I spent about two years being quite bad at sleeping. Not dramatically – I wasn't lying awake until 3am every night – but consistently getting to bed too late, lying there scrolling for longer than I intended, waking up feeling like I'd had four hours less than I actually had. The usual.

I tried most of the things you've probably heard of: magnesium supplements, sleep tracking apps, expensive pillows, various herbal teas. Some of them did absolutely nothing. A couple made a genuine difference. The gap between the two groups is more predictable than the wellness industry would like you to believe.

What Sleep Science Actually Tells Us

Sleep science has accumulated a reasonably consistent body of findings over the past few decades. Several principles appear regularly across the literature:

Sleep pressure and circadian rhythm are the two forces that govern your sleep. Sleep pressure is basically how long you've been awake – it builds throughout the day and is what makes you feel sleepy at night. Circadian rhythm is your body clock, which regulates when you feel alert versus tired on a roughly 24-hour cycle. Almost everything about improving sleep comes down to working with these two systems, not fighting them.

Consistency matters more than total hours. Varying your sleep schedule dramatically – going to bed at 11pm on weekdays and 2am on weekends, for example – disrupts your circadian rhythm. Irregular sleep timing is broadly linked in the literature with worse sleep quality and daytime function, even when total sleep time is technically adequate.

Temperature and light are the main external regulators of circadian rhythm. Light, particularly blue-wavelength light, suppresses melatonin production and signals to your brain that it's daytime. Cooler temperatures signal nighttime. This is why phone use before bed is genuinely problematic – it's not just about stimulation, it's about the light itself.

The Sleep Hygiene List, Ranked by Actual Impact

Intervention Evidence Quality Practical Impact Cost
Consistent wake time every day Very strong High Free
Cool bedroom (16–18°C) Strong High Free / low
Dark room (blackout curtains or mask) Strong Medium–High Low (£10–30)
No screens 60 min before bed Strong Medium–High Free
Avoiding caffeine after 2pm Strong Medium (highly variable) Free
Magnesium glycinate Moderate Low–Medium Low–Medium
Melatonin supplements Moderate (for timing) Low–Medium Low
White noise / earplugs Moderate Variable Low
Expensive mattresses Weak Low (mostly comfort) Very high
Sleep tracking apps Weak for improvement Neutral to negative Low–Medium

Evidence quality ratings reflect our editorial assessment of the general academic literature and are indicative only. Individual results vary. Not medical advice.
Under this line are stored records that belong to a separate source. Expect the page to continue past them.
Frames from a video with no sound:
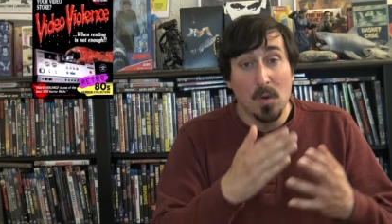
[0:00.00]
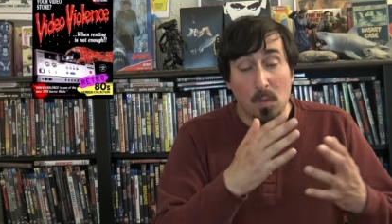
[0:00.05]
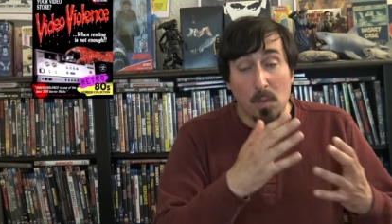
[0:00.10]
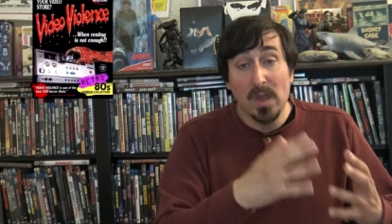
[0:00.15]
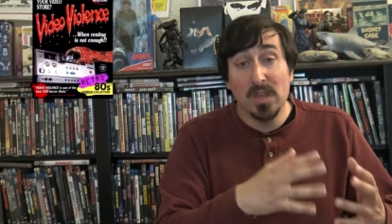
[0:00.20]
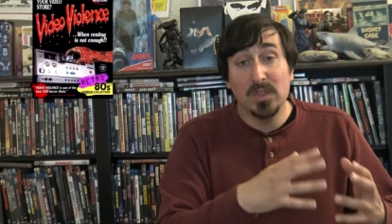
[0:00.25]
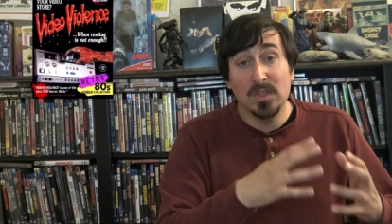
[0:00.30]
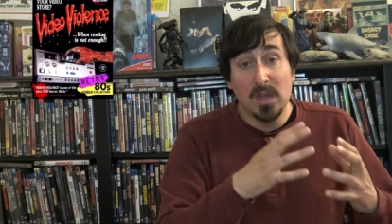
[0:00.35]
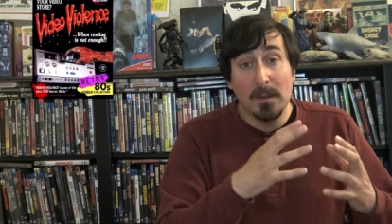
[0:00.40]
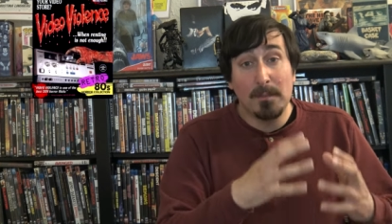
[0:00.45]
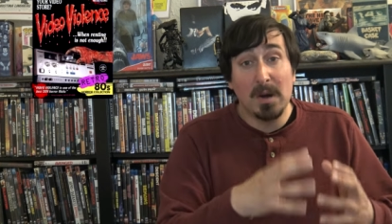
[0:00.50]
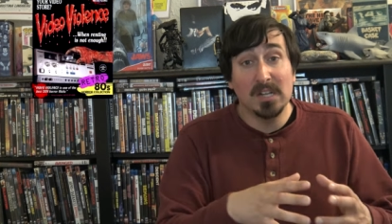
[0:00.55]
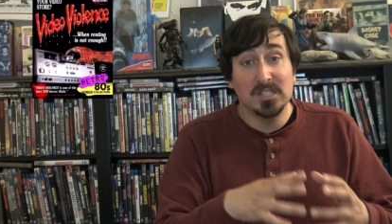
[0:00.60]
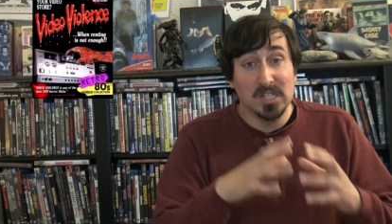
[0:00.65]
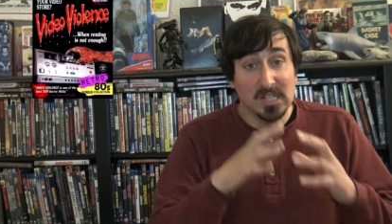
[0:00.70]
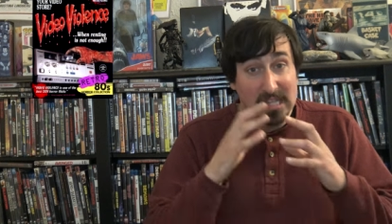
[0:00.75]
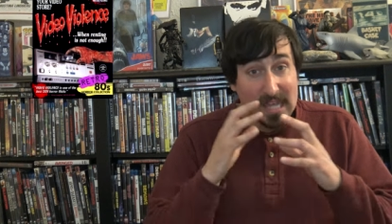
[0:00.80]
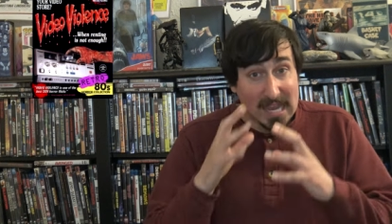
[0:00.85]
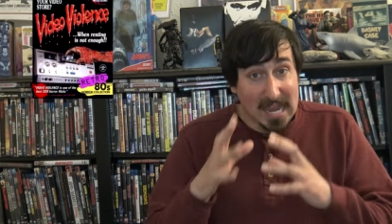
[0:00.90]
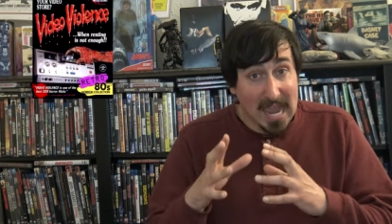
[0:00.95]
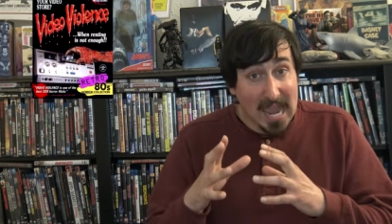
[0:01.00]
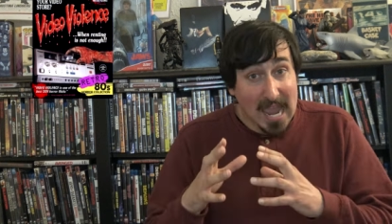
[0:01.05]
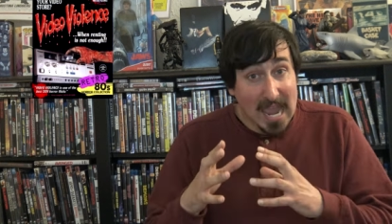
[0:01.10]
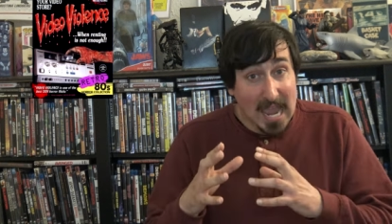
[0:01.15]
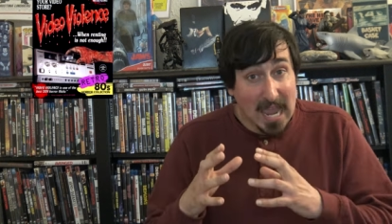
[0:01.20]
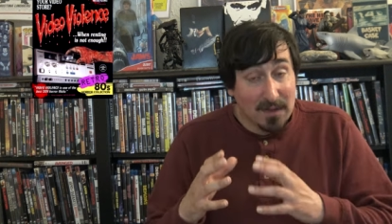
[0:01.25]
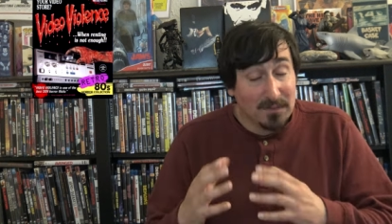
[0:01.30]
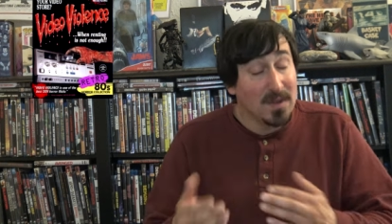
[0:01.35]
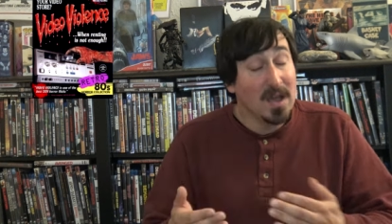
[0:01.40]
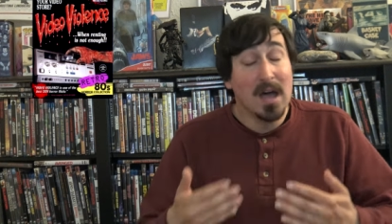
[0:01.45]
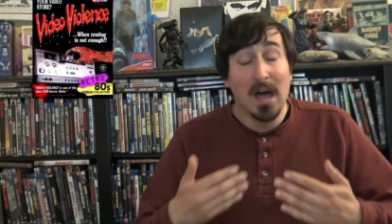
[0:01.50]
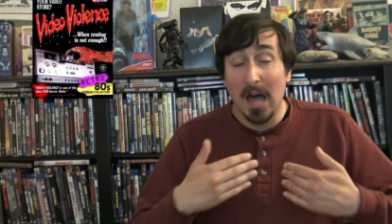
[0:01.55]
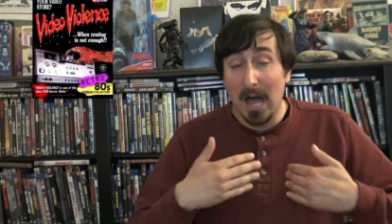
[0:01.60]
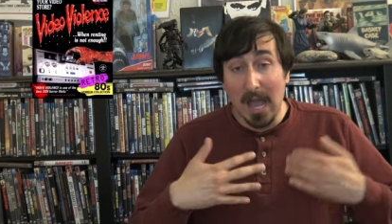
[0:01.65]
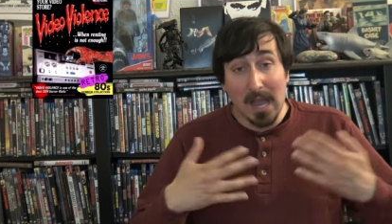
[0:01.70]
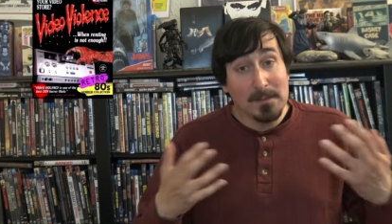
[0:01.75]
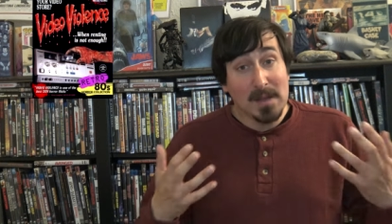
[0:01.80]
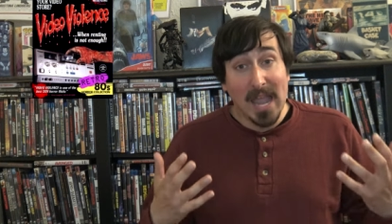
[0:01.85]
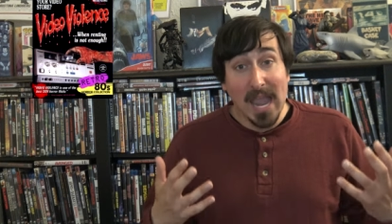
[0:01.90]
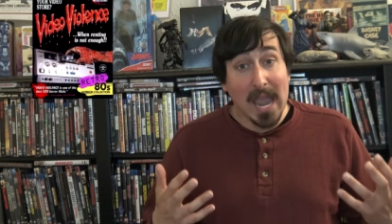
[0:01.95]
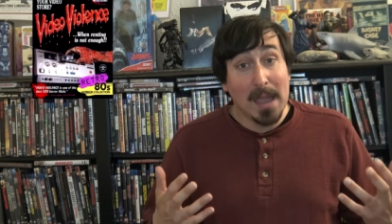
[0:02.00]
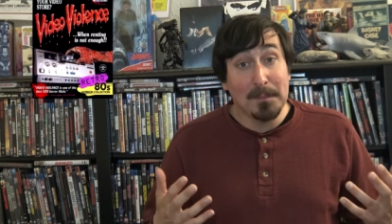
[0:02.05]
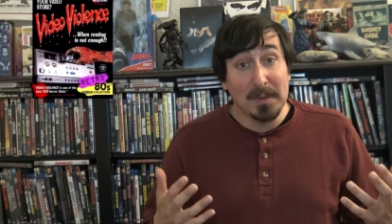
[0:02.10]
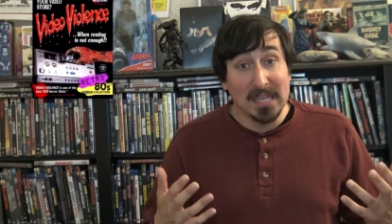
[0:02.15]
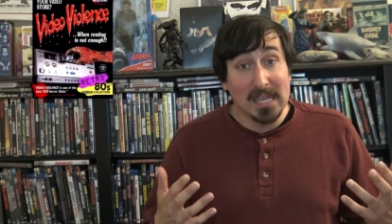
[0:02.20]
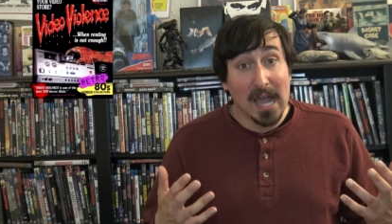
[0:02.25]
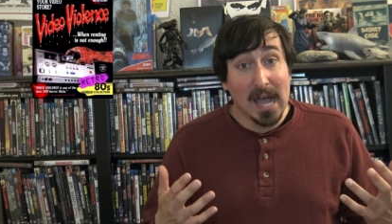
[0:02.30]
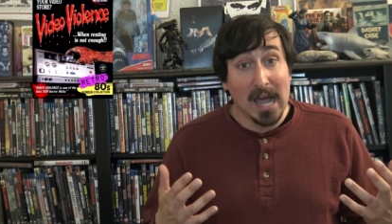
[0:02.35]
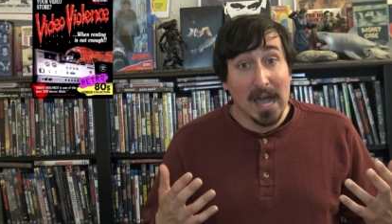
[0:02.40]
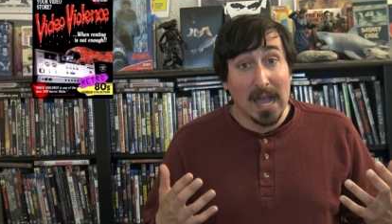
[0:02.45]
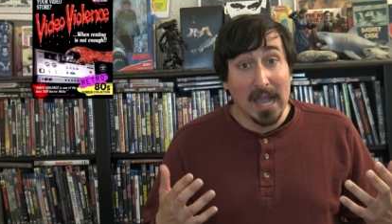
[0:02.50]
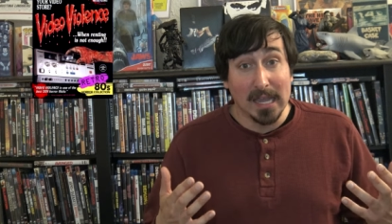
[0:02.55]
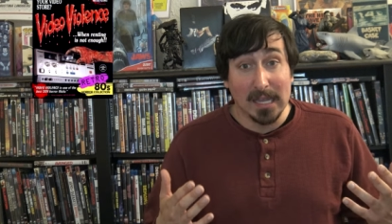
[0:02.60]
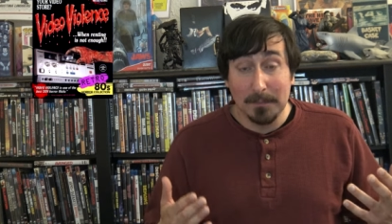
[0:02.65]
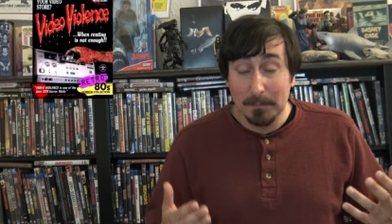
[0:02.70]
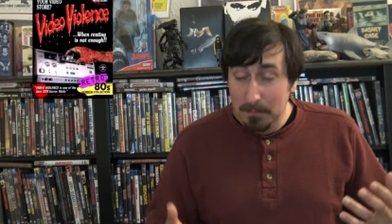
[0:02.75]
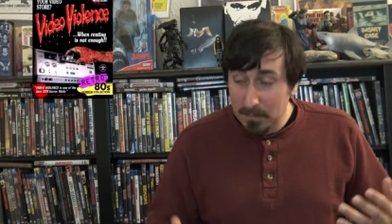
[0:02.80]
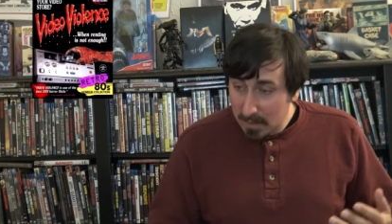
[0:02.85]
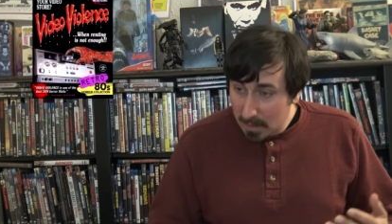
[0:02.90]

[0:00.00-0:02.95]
with the budget they have, I'm a happy guy.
That last point about sleep trackers deserves a mention. There's actually a recognised pattern called "orthosomnia" – anxiety about sleep quality driven by sleep tracking data – where people sleep worse precisely because they're paying too much attention to their metrics. If you find your tracker is making you anxious rather than helping, it's probably worth ditching it.

The Caffeine Thing

Caffeine's half-life in the body is roughly 5–6 hours for most people, but can range from 2 hours to over 10 hours depending on genetics, liver function, and a few other factors. "Avoid caffeine after 2pm" is a reasonable general guideline, but it's entirely possible you're not particularly caffeine-sensitive and it genuinely doesn't affect you, or that you metabolise it unusually slowly and even your morning coffee is affecting your sleep.

If your sleep is problematic, trying a two-week caffeine cutoff at noon is a cheap and easy experiment. If nothing changes, caffeine probably isn't your issue.
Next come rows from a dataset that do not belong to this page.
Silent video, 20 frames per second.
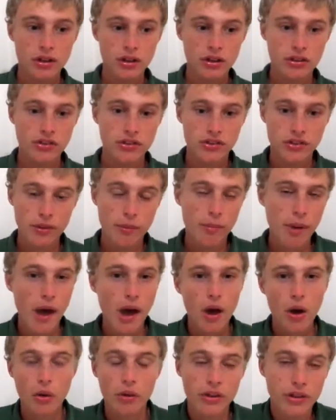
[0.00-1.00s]
it's
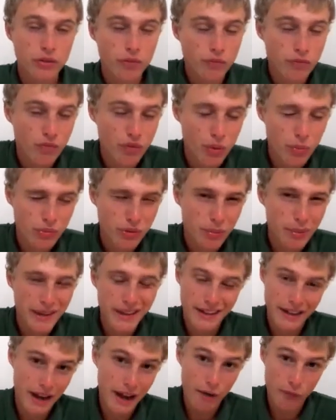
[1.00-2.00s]
about,
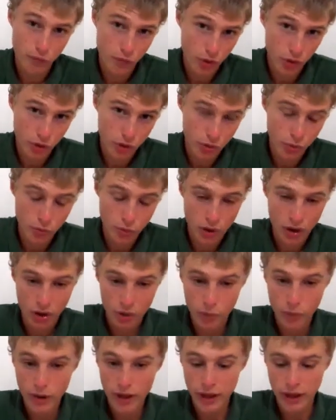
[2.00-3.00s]
depending on how far you
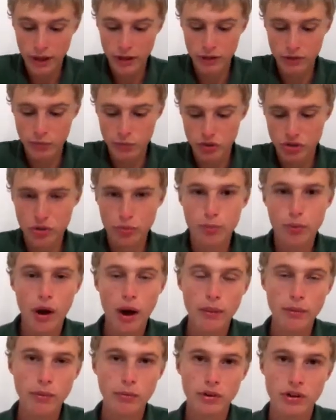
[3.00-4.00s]
are away, which you
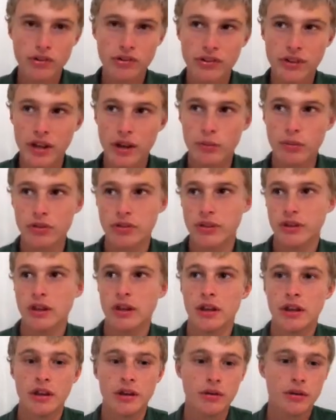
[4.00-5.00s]
probably want to stay
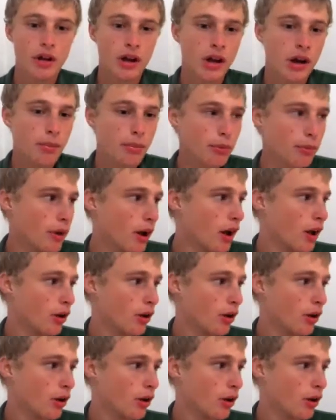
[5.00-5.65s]
within a couple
What Actually Changed Things For Me

The two things that made a genuine, lasting difference were both free. First, a strict wake time – same time every day, alarm, no snoozing, even at weekends. This was uncomfortable for the first two weeks and then became remarkably easy. The quality of my sleep improved noticeably, I think primarily because I stopped having variable bedtimes as a knock-on effect.

Second, and I genuinely didn't expect this to work, putting my phone in the kitchen at night rather than by my bed. Not because I consciously stopped scrolling (though that helped) but because the habit of reaching for my phone first thing in the morning – which was flooding my brain with light and information at the worst possible time – completely disappeared. Those first 10–15 minutes of daylight and quiet before reaching for any device turned out to matter a lot.

The short version

Fix your wake time first, then address your bedroom environment (dark, cool), then think about screens. These three things together will outperform almost any supplement or gadget. Once you've done them, if you still have sleep problems, that's worth discussing with a GP – some sleep issues genuinely need clinical attention that a mattress or an app can't provide.